Saved data entries:
::::::

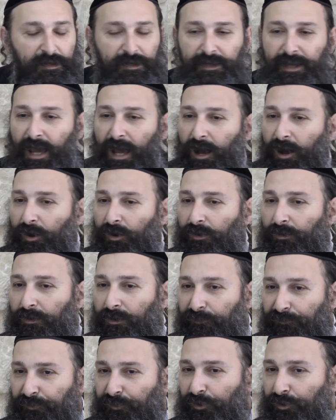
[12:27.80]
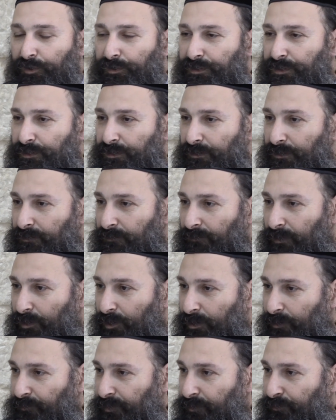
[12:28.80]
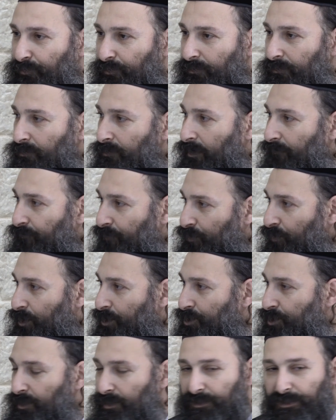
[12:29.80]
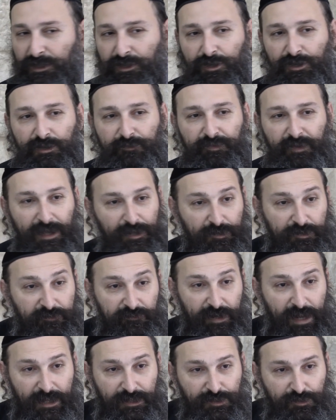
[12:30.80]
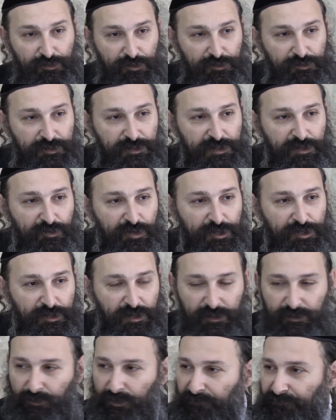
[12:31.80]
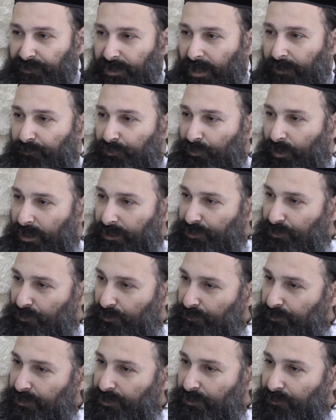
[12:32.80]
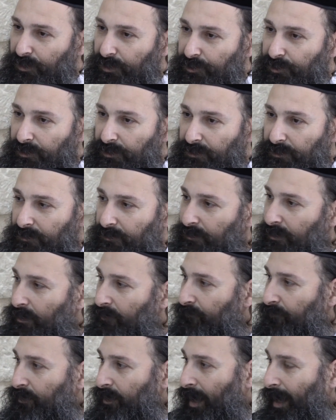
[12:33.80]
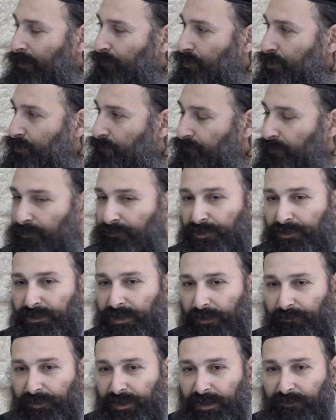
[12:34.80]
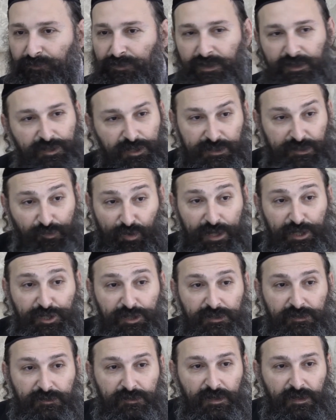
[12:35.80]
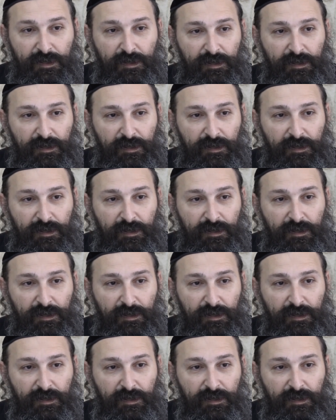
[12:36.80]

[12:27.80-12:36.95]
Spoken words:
Now, of course, a lot of people have questions. I don't even answer all these questions. I don't have time to answer all these questions. I have hundreds of emails coming every day, just questions.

::::::

Problem to work on: Output each record verbatim and leave out its pictures.

Response area:
[12:27.80]
[12:28.80]
[12:29.80]
[12:30.80]
[12:31.80]
[12:32.80]
[12:33.80]
[12:34.80]
[12:35.80]
[12:36.80]

[12:27.80-12:36.95]
Spoken words:
Now, of course, a lot of people have questions. I don't even answer all these questions. I don't have time to answer all these questions. I have hundreds of emails coming every day, just questions.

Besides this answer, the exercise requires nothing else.